Tiina is a molecular biologists with a PhD in medical sciences from Karolinska Institutet. After her PhD she has primarily worked with functional studies studying key genes involved in atherosclerosis and skin diseases. Currently she is also lab manager and coordinator of external NGS collaborations in prof. Kere's research group. Her main interests are candidate gene studies within psoriasis and dyslipidemia.
My main research interest is genetics and epigenetics in complex diseases, with focus on asthma and atopic diseases. However, I am also involved in genetic studies of diseases showing monogenic inheritance and also malformations. I perform studies both in larger birth cohorts and smaller selected clinical materials. Analyses are performed on a global level as well as on a candidate gene level. Currently, the aim of my main project is identification of susceptibility genes in a newly recruited material of infants and small children with acute asthma.
Isabel Tapia Paez
I am a molecular biologist with a PhD in molecular genetics from the Karolinska Institutet in 2003. I have a background in mapping chromosomal aberrations such as translocations and deletions.
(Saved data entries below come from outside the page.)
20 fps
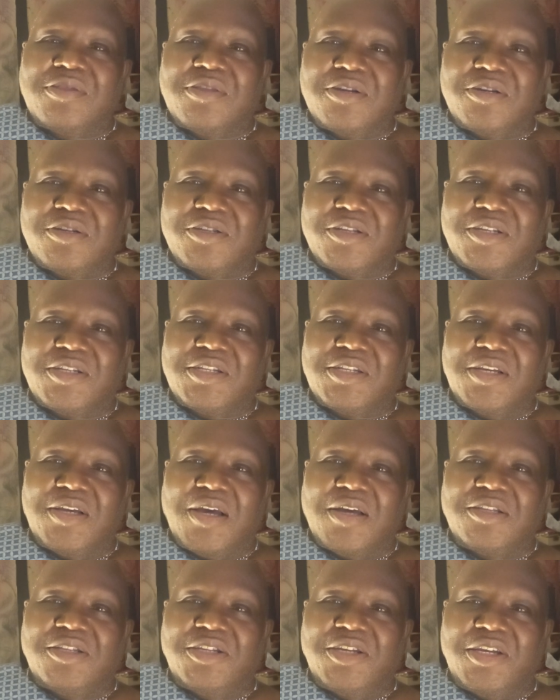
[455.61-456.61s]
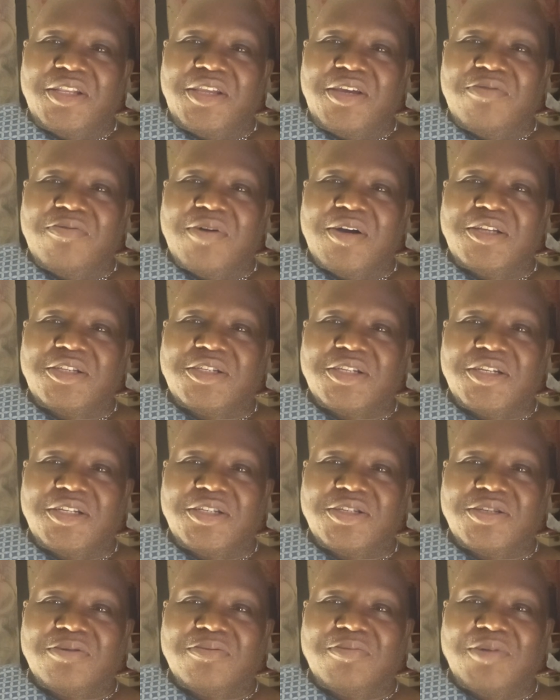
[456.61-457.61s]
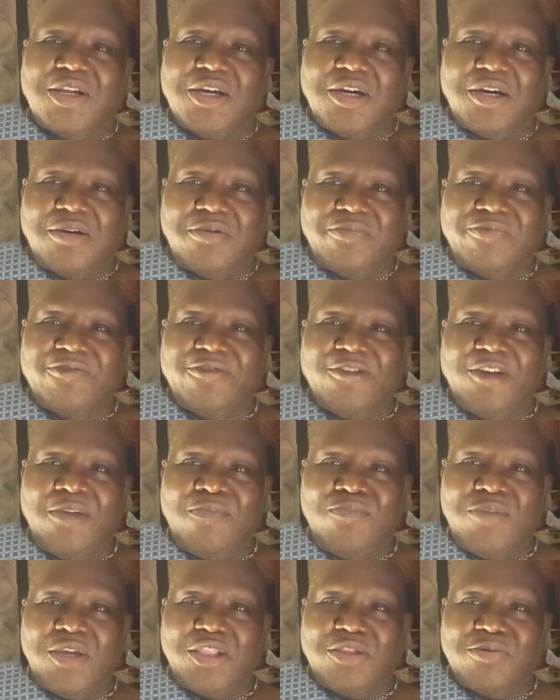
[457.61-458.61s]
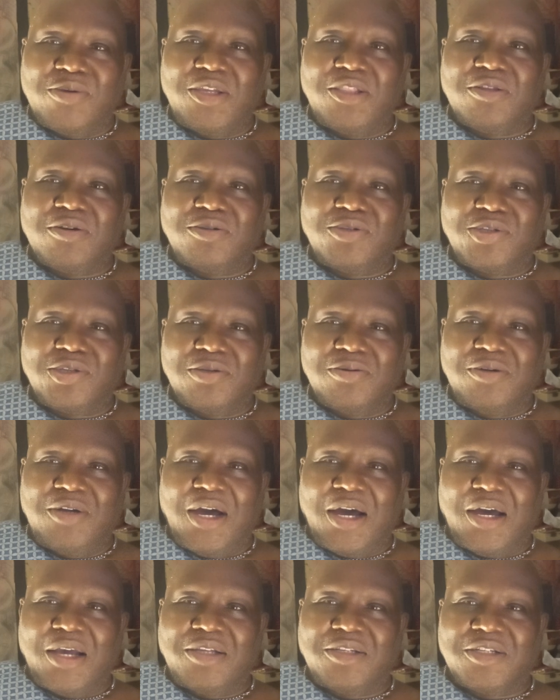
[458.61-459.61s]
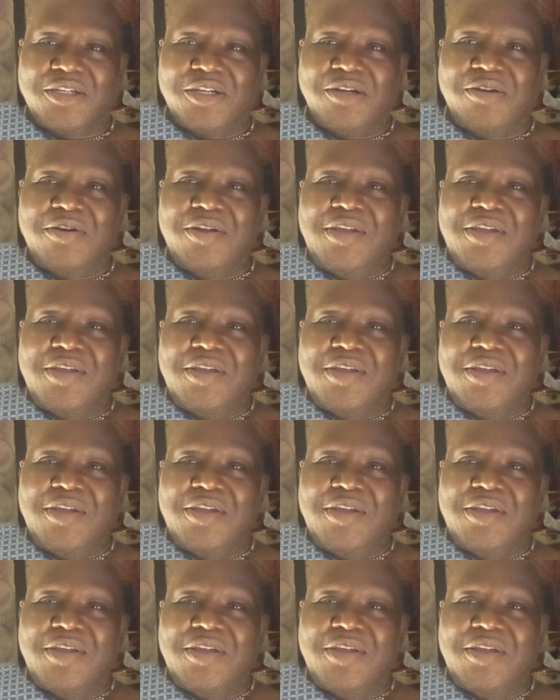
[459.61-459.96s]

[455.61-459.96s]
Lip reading: there's a genuine sense of love in between those two guys.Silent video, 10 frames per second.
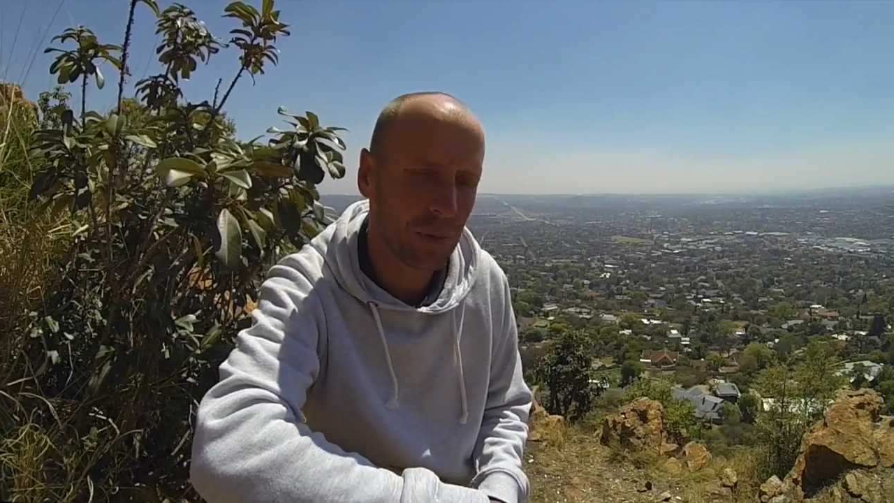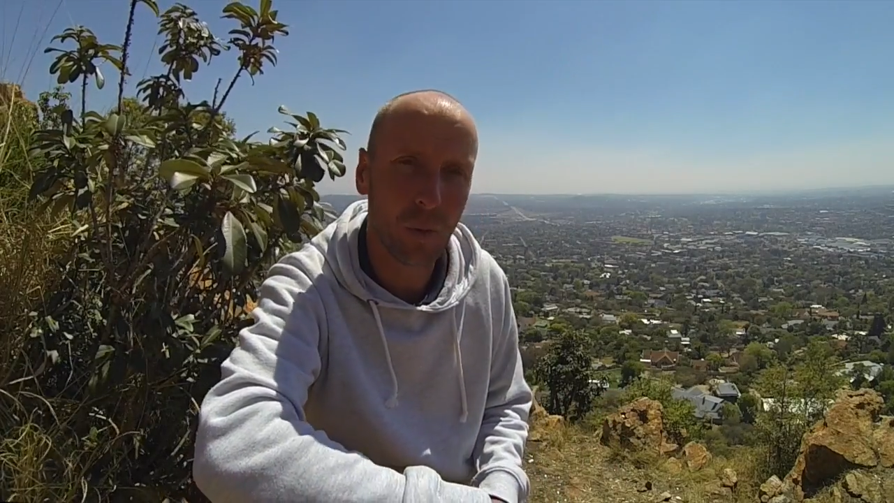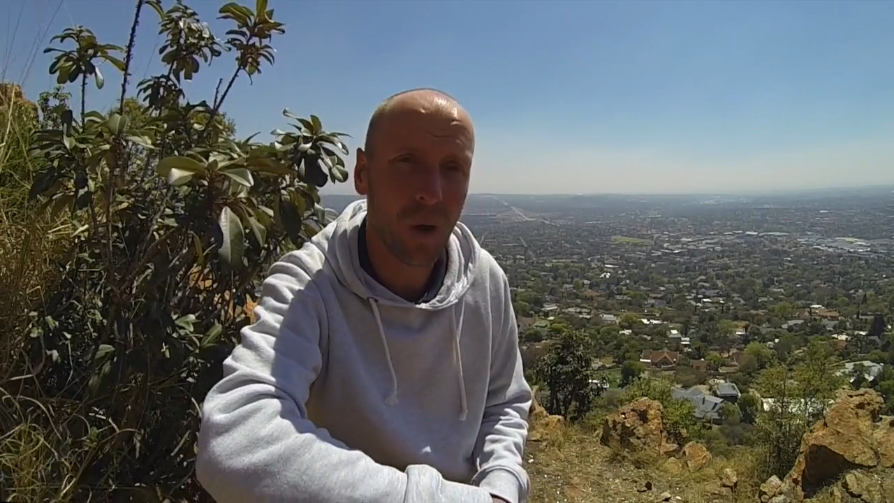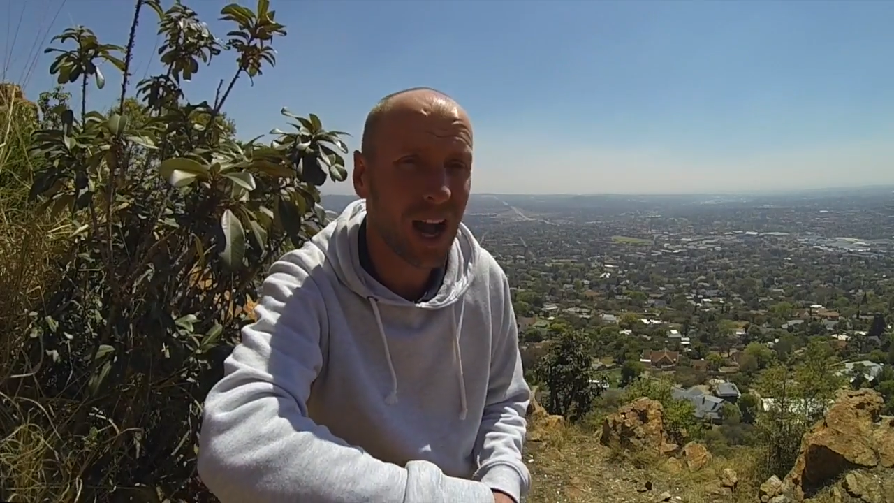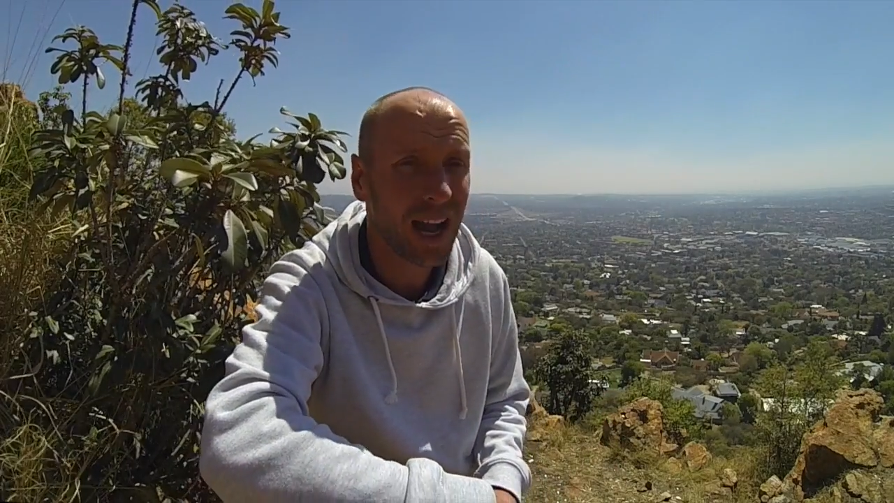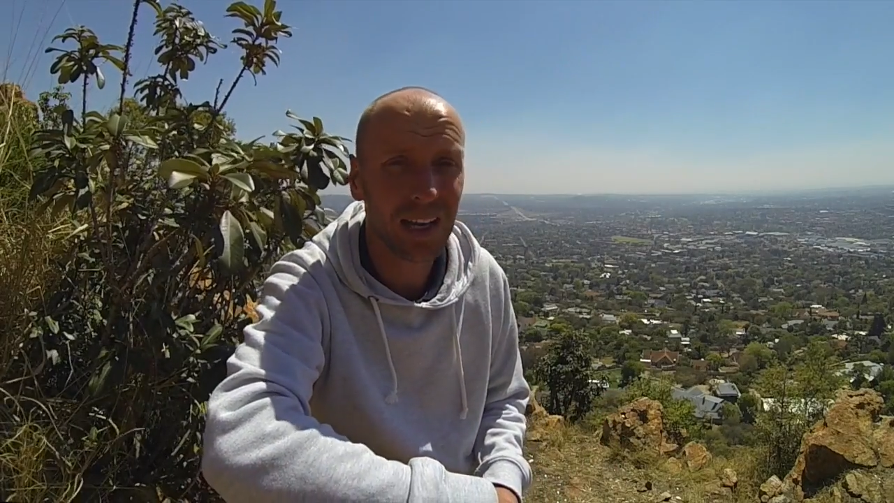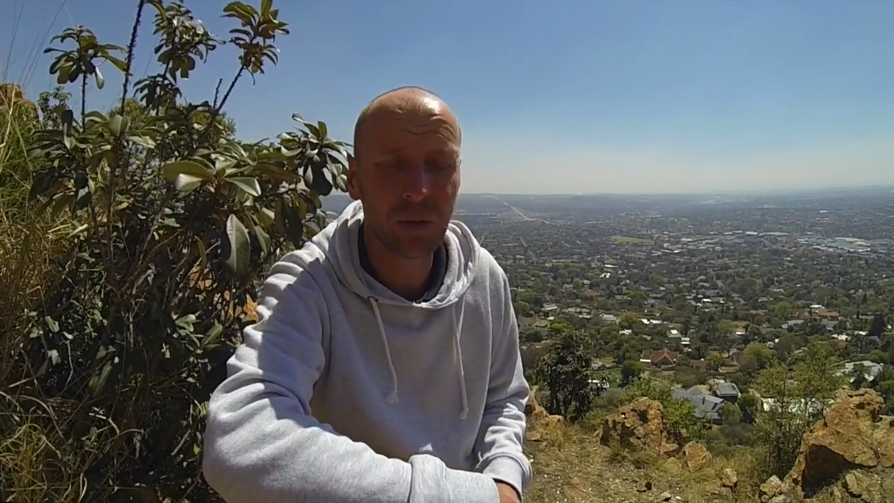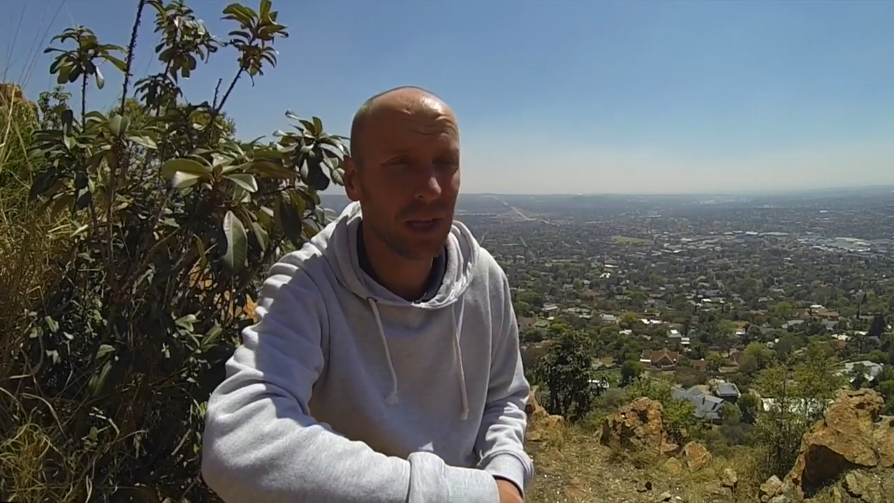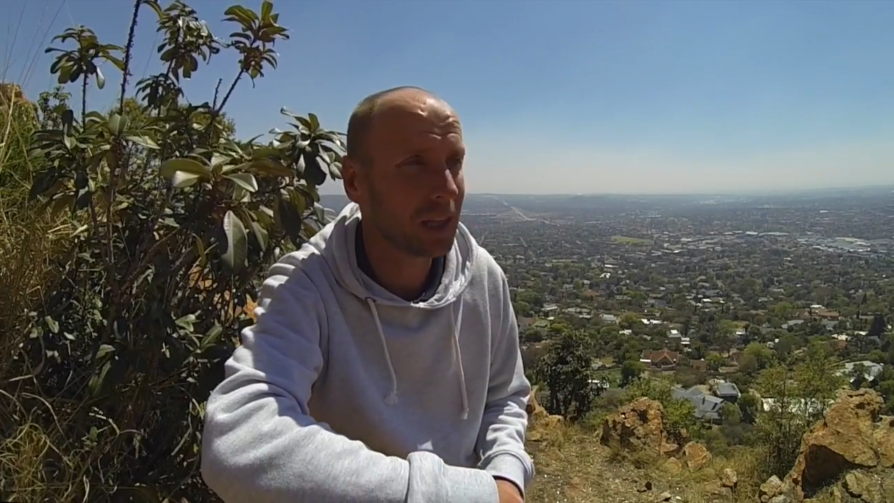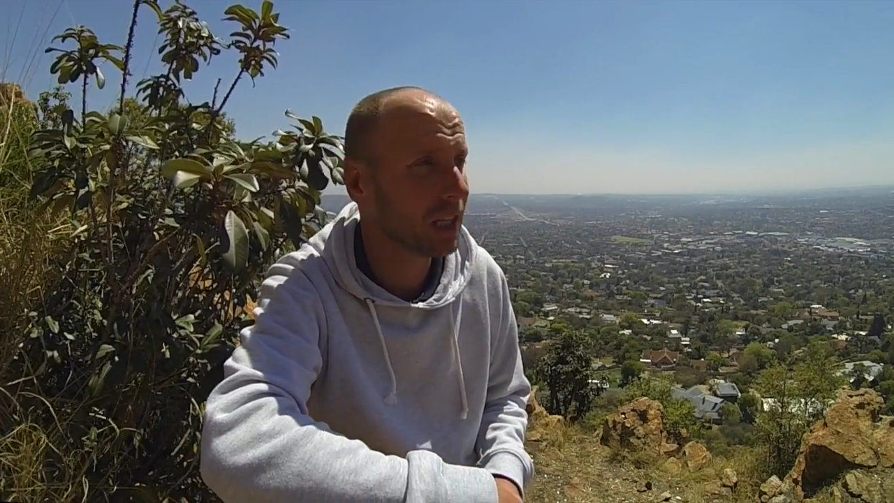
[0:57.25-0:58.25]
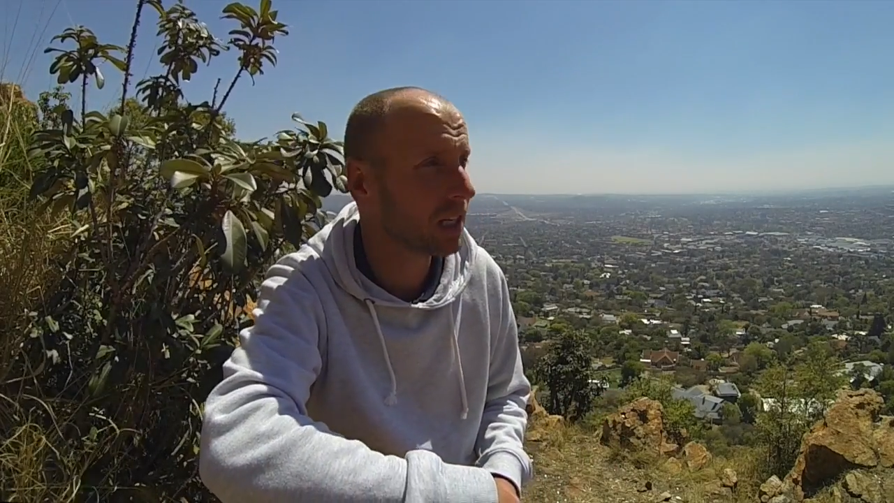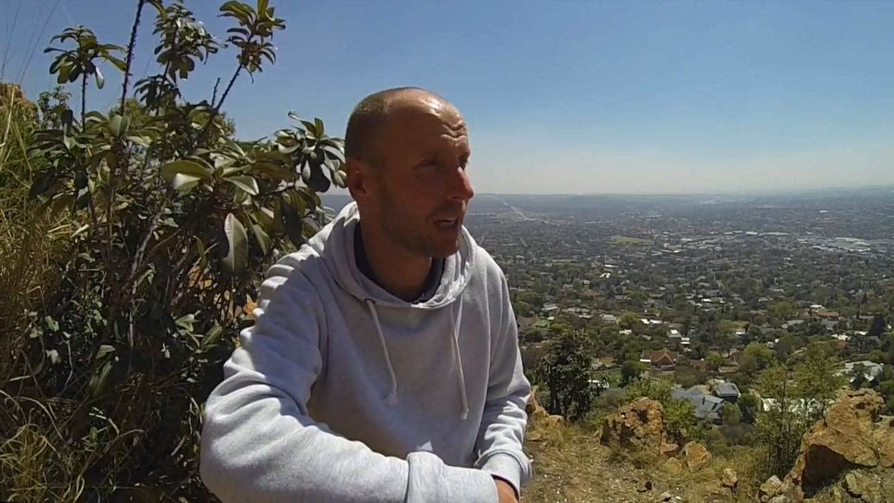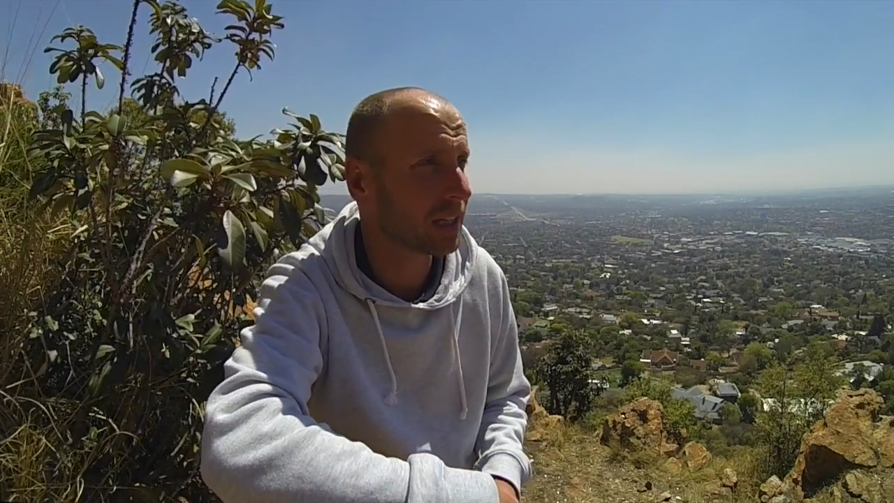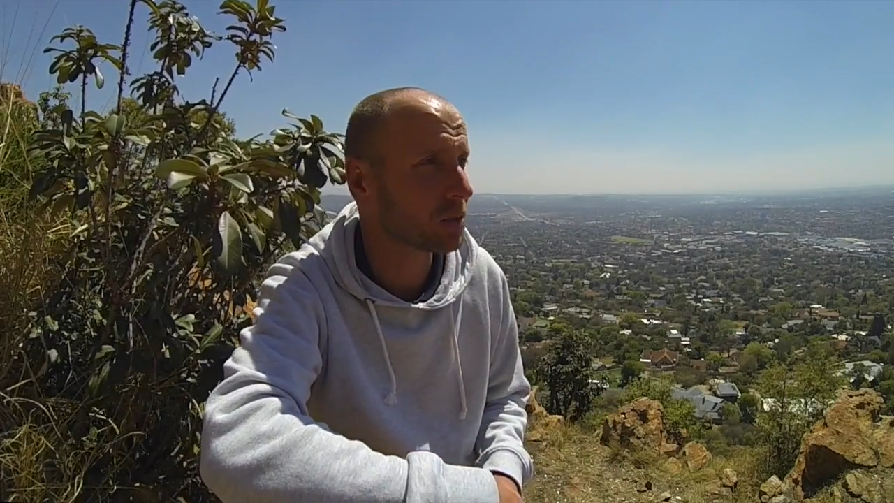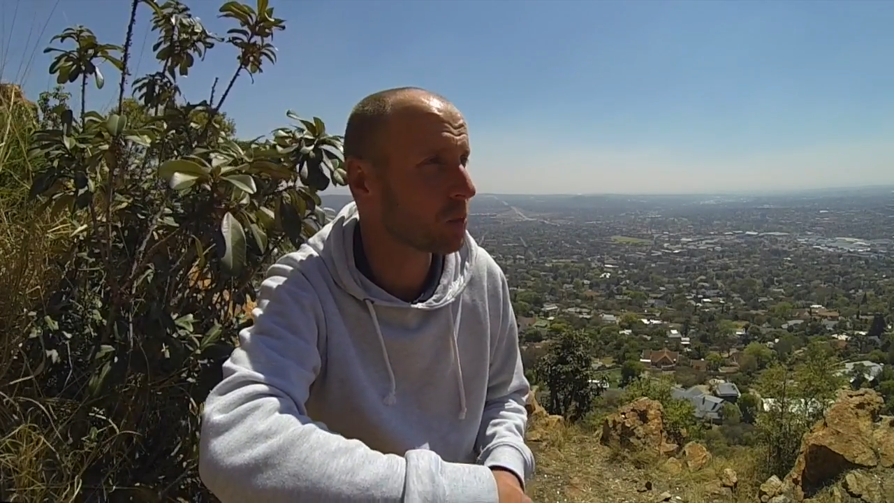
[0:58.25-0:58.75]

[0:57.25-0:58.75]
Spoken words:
well, why do I think like this?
After receiving my PhD I became interested in performing functional studies using dyslexia as a model. I am currently studying the molecular mechanisms behind the dyslexia candidate genes and their role in ciliopathies.
My main research interest is developmental biology with a specific interest in early genome activation and the characterization of genes important for this process. In addition I am interested in the connection between development and disease, and how we could use our studies of development to gain more knowledge and understanding about disease.
Debora is a shared PhD student between Juha Kere and Peter Swoboda research groups. Her research project is on the RFX transcription factors' regulation on their target genes through the X-box promoter motif binding, with interest in their impact on neurons and in the human brain, and using human cell lines and worm C. elegans as model organisms. Prior to her PhD registration, she did her Honours/Master-level project in Peter Swoboda's group in Karolinska Institutet, Sweden to analyse the RFX transcription factor DAF-19 target genes in different developmental stages of C. elegans and her Bachelor research project in Carolyn Behm's group at The Australian National University to analyse GFP expression in three C. elegans genes of which the homologues serve as potential drug targets for the parasitic worm Haemonchus contortus.